# The Babies Are 5 weeks Old, and Have Shaved Faces!



## AngelAviary (Aug 12, 2014)

Ok guys, its the 5 week mark and we had a huge weekend! Our fantastic groomer Tara came over on Saturday and shaved little faces/feet and tails! I knew beautiful little faces where under all that fluff and they were! I cant stop kissing the little faces! Its been hard getting good photos of them, they are dark and wont stop moving, darn it! I will keep trying. 
They all did so well for Tara, not a single one pottied on her, which she was very impressed with. They did not care about the clippers at all, the noise or vibration was no big deal. They just started not liking the restraint so they started to squirm after the 3 foot. And of course the big Green collar boy had to start complaining about it! We expected that completely. We were surprised he waited as long as he did. 
The big exciting news is that we found out that our tinie, tiny boy is a Brindle!!!
He is just so small still you cant see hardly any brown in his coat yet. But Tara saw it on his first little foot that she shaved. She is beyond excited because she was really wanting a Brindle boy out of Stellas litter and we did not think we had one! He is hers once the evaluations are done and he passes. He will go and become her next grooming competition dog. Even as tiny as he is, she is beyond the moon with him. His new name might be Stewart Little! LOL We also gave our first baths, and they did fantastic! No problems at all! I am so proud of them.
Now on to the pictures. (sorry for some of them, I am trying!)
Picture #1 1 and 2 are of my little "Joe" I think he is just spectacular! Love his "wise" face and his gentle heart! Sorry the second shot is upside down, I just don't know how to fix that! 
#3 is our Parti girl. She is just a little spitfire. So sweet with the kisses and the wagging tail (she is really the only one that really wags her tail) but boy is she tough when she plays. What a bully at times with her big brothers!
#4 is our White collar boy. I think he is a blue. Very handsome face and such a nice boy. He can throw his weight around at play time but is a happy puppy.
#5 is my Joe again. What a handsome boy! I was trying to get direct on face shots of everyone but they did not want to cooperate.
#6 is my tiny baby! I don't know why the photo is upside down but it shows his face and paws with the brindle markings. He is laying on my lap during one of the "big guys" play sessions so he stays safe. 
#6 is our Brindle girl. She is just so pretty. I love how she looks at you when you talk to her. Like she already knows your words.


----------



## zooeysmom (Jan 3, 2014)

Soooooo precious!!! Thank you for the update. The more pics and updates, the merrier--I can't get enough of your babies. And that's really exciting about the tiny brindle!


----------



## Caddy (Nov 23, 2014)

They are all so sweet, thanks for the pics.


----------



## MollyMuiMa (Oct 13, 2012)

How much fun to see those little spoo faces make an appearance! I love the name your groomer picked! Stewart Little........is 'Mouse' going to be his nickname? Hahaha!! Love it!


----------



## lily cd re (Jul 23, 2012)

They look great. I love watching puppies at that age. Five weeks old was when I first met both Lily and Javelin.


----------



## seminolewind (Mar 11, 2016)

I like my dog with the hair on her face. Now hubby, who didn't even want a spoo, has to argue everything about her, and wants her face shaved. No way. Maybe sometime in the future.


----------



## Streetcar (Apr 13, 2014)

They are very sweet, AngelAviary. Such little darlings. Not sure I'm following the photo order though.


----------



## Charmed (Aug 4, 2014)

Aw, they are all so sweet! Thank you again for taking the time to share. I, too, love when their faces are shaved for the first time. Their "poodliness"really shows.


----------



## nifty (Aug 2, 2013)

What a thrill to sign on tonight and find these photos and update! How exciting that your wee little guy is a brindle! 
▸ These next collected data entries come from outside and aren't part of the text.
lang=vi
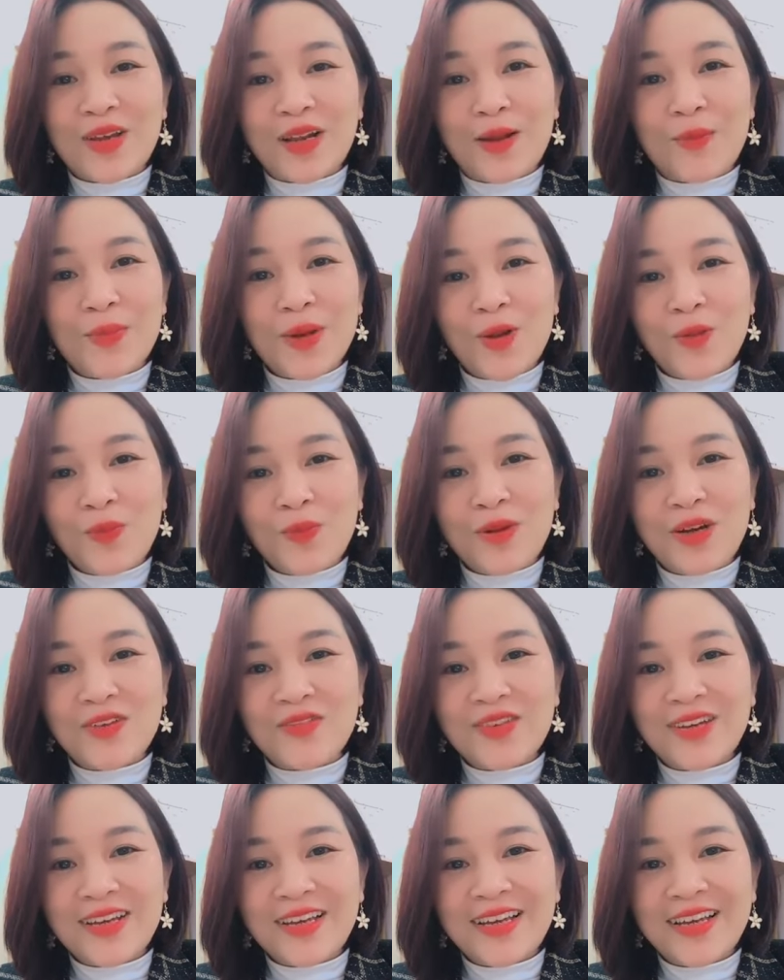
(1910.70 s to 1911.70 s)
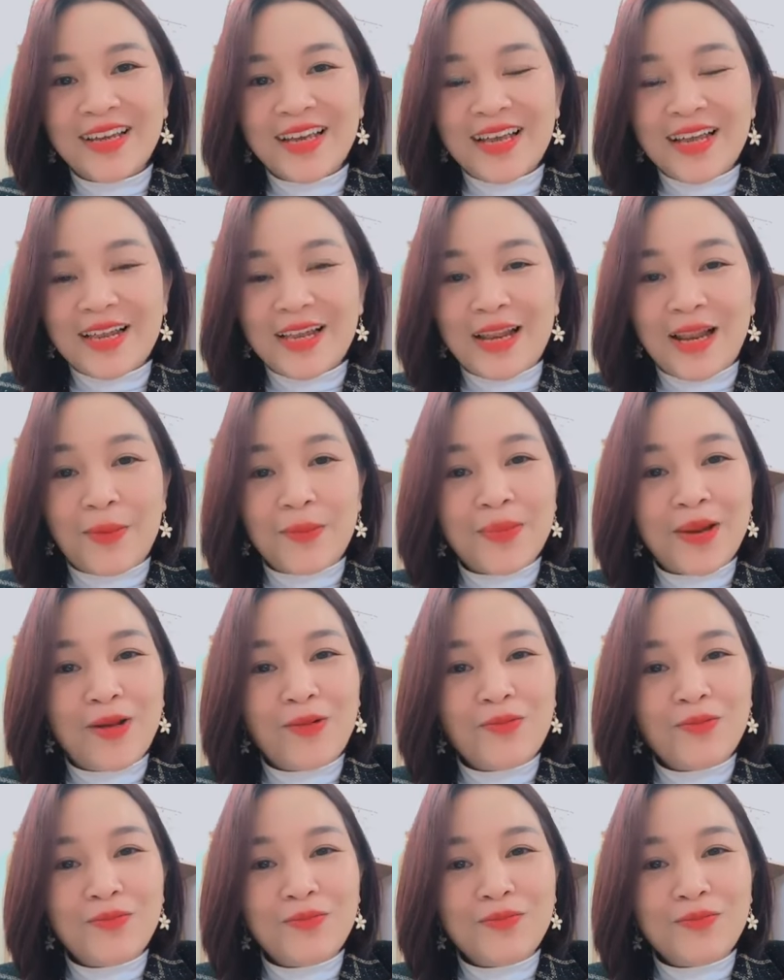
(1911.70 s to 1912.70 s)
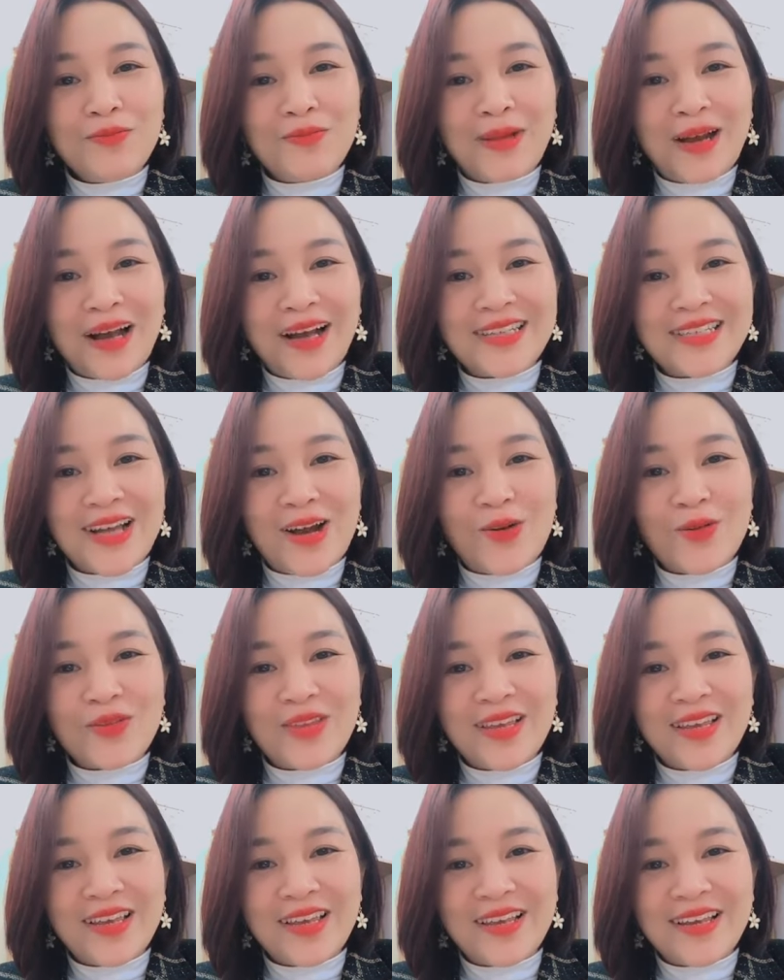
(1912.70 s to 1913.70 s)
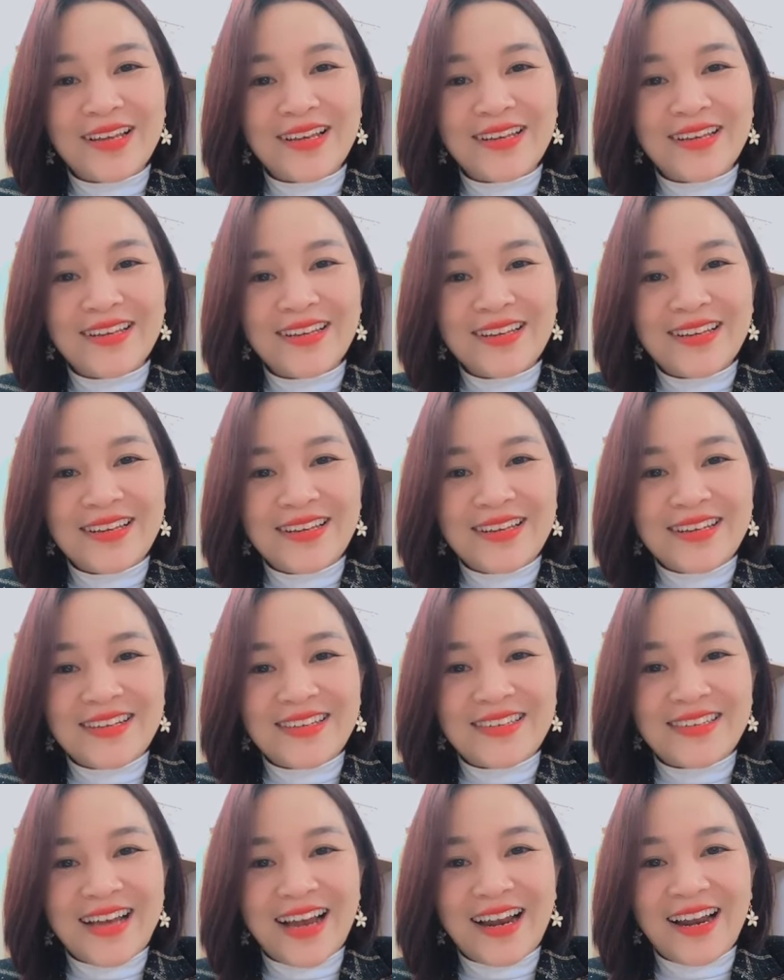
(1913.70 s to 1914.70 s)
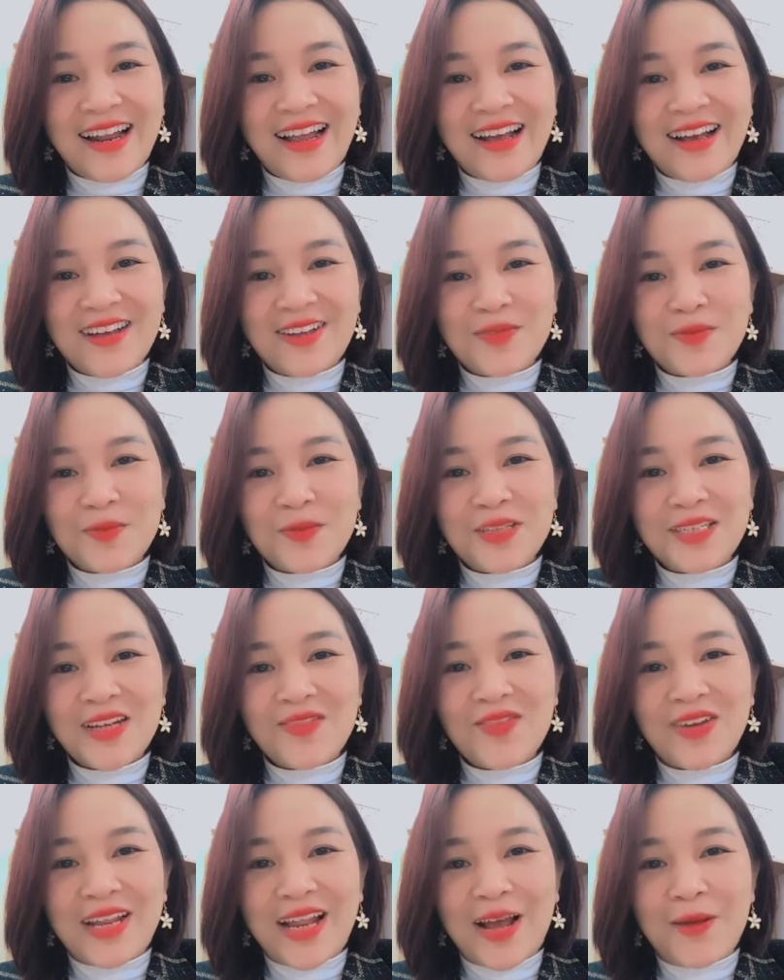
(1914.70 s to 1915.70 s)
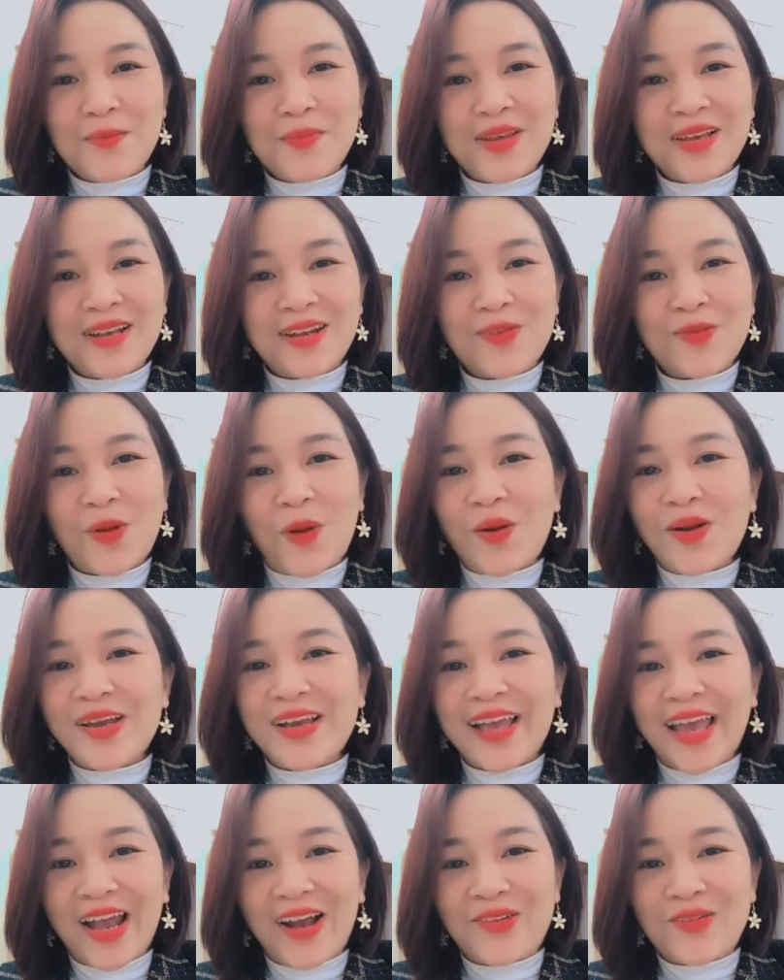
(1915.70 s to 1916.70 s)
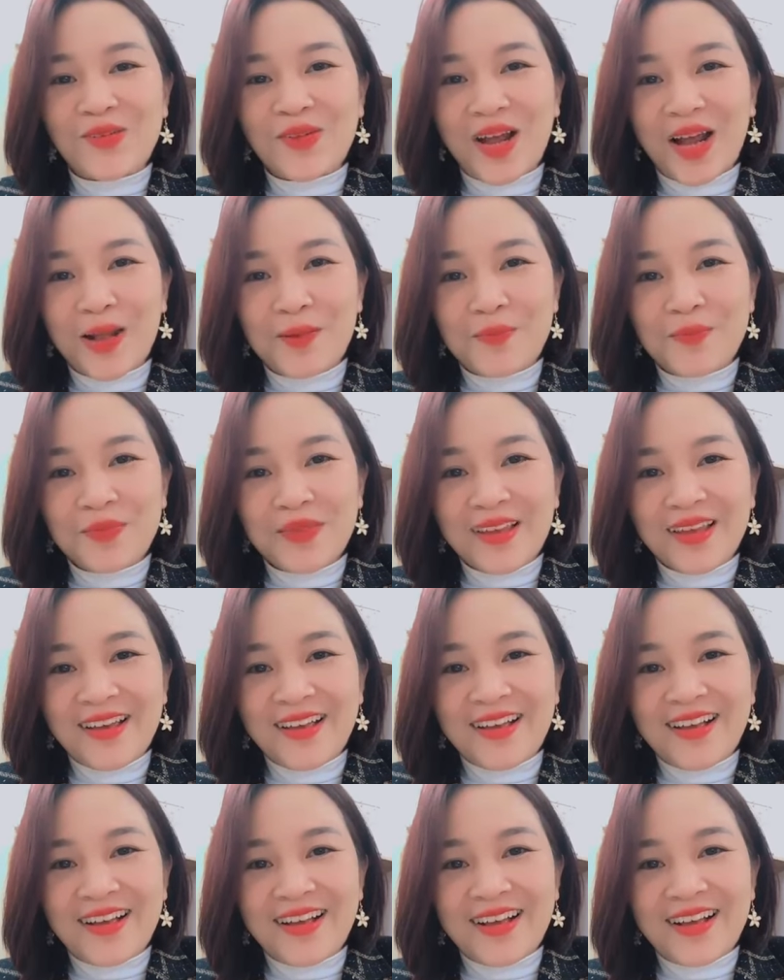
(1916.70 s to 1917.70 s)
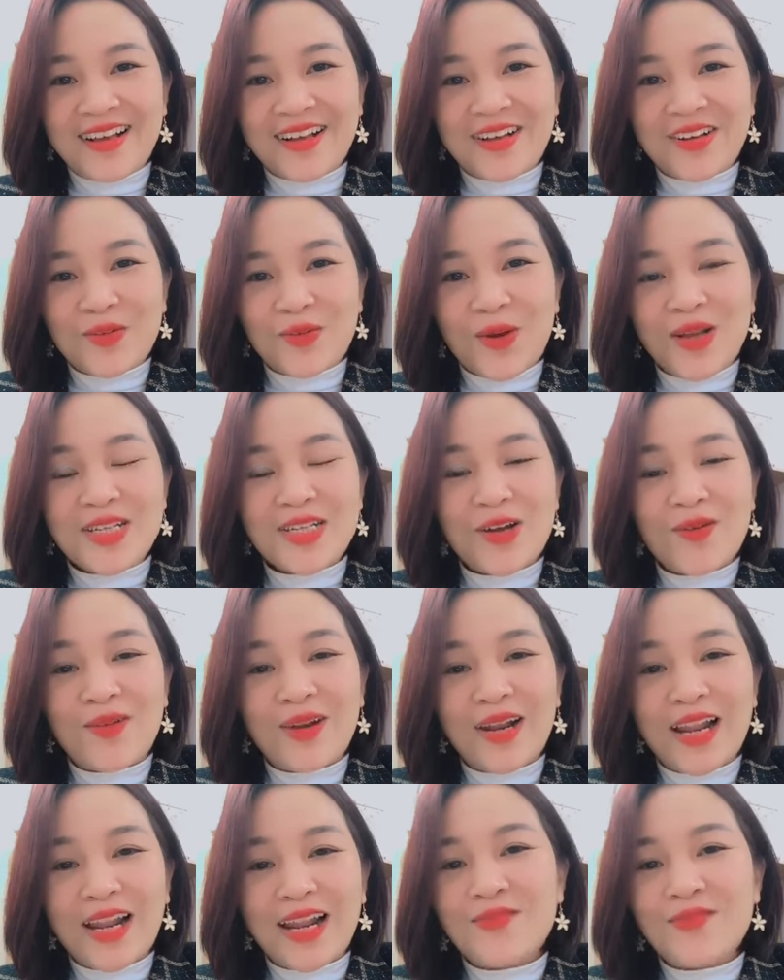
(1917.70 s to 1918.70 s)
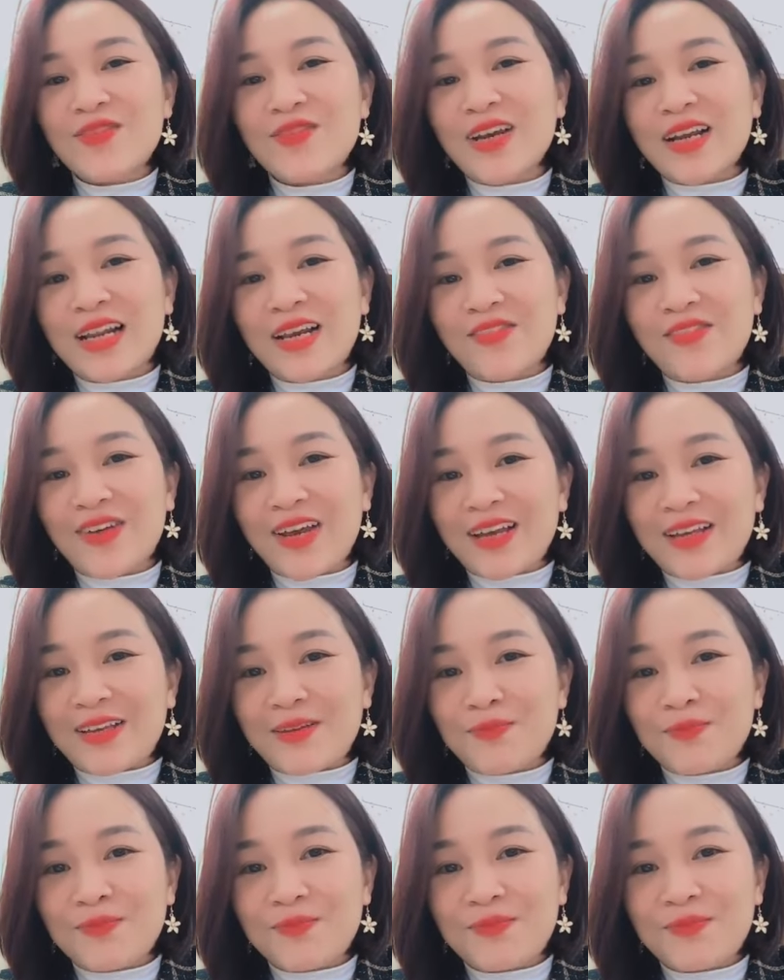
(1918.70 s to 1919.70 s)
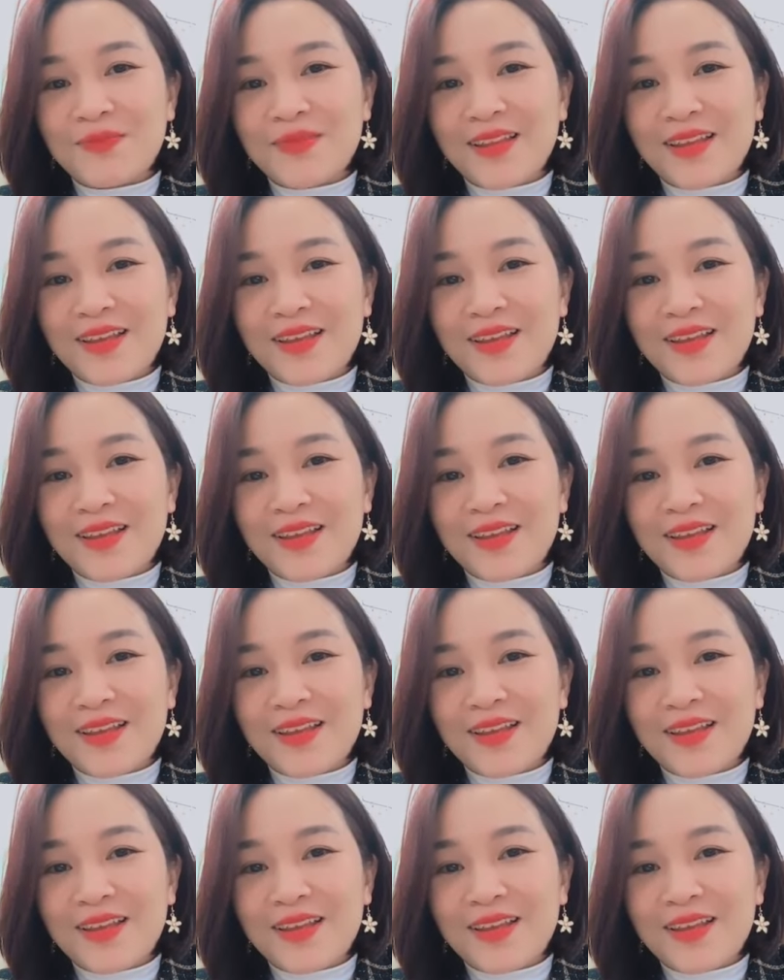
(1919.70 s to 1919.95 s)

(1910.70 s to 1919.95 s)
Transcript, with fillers: mình giỏi làm việc làm nông, bởi vì làm nông mà giàu thì chắc là người dân Việt Nam mình không có người nghèo, đúng không ạ? Quan trọng là làm việc là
I love the shaved faces and feet -- so much easier to see their expressions and the shaved feet brings out the little bear cub I think is in every poodle puppy!


----------



## peccan (Aug 26, 2014)

Show us the pads! The soft widdle shaved babby pads! Any silver spots there?


----------



## Mfmst (Jun 18, 2014)

I have been waiting for these pictures! Love their little faces! A very happy sight this morning


----------



## ArreauStandardPoodle (Sep 1, 2009)

How cute they are! Isn't it fascinating to see what is going on under the hair?


----------



## glorybeecosta (Nov 11, 2014)

They are adorable and I love the shaved face and feet, one glace and you know they are poodles


----------



## hkb (Oct 12, 2014)

Thank you for sharing! They are sooo cute....I think I may be coming down with MPS.....


----------



## Viking Queen (Nov 12, 2014)

Pretty pretty little babies! Stella makes lovely children.

VQ


----------



## AngelAviary (Aug 12, 2014)

Thanks so much guys! I'm really proud of these guys! I love them very much! They really look like Poodles now with their little faces shaved. They were starting to look like little Doodles (I don't mean that in offense to anyone with mixes, really I don't! my best friend has 2 of the best Poodle x's) with all that thick fur. And now I cant stop kissing little velvet cheeks. It really is magic to see their little expressions now. This is such a fun age. They are having so much fun, running and jumping around with toys and each other. They seem to grow up more each day.
I added a picture of "little Joe" getting the nail grinder Sunday morning. I was grinding nails and put it aside to give some love to a baby that just had theirs done. Joe was going to take care of that grinder for me! They did very good with the grinding, the noise was no big deal, Its just holding still for that long.
Then I found one from a bit ago of Stella with my tiny baby laying with his big brother. She looks pretty happy. Prob. because they are sleeping at the moment, she is getting pretty tired of being bitten now! The babies want her to play with them so badly, but their little teeth hurt!


----------



## Poodlebeguiled (May 27, 2013)

Awwww...they're so beyond precious. I love the cute names you picked out for the wee ones. It must be so interesting to see how they're all different...colors, personalities. How fun. But also, how difficult to give them up. But, maybe by 8 or 10 weeks you'll be ready to launch them off into life with their new owners. I remember my breeder being quite ready I think. I don't know...he sure seemed to love them but they get to be a handful around that age don't they...when you have a bunch of them. It will be fun to see pictures as they mature a little more. Thanks for sharing with us.


----------



## Kassie (Apr 7, 2016)

I love babies!


----------



## zooeysmom (Jan 3, 2014)

I have been wondering how the puppies are doing! AA, please post an update


----------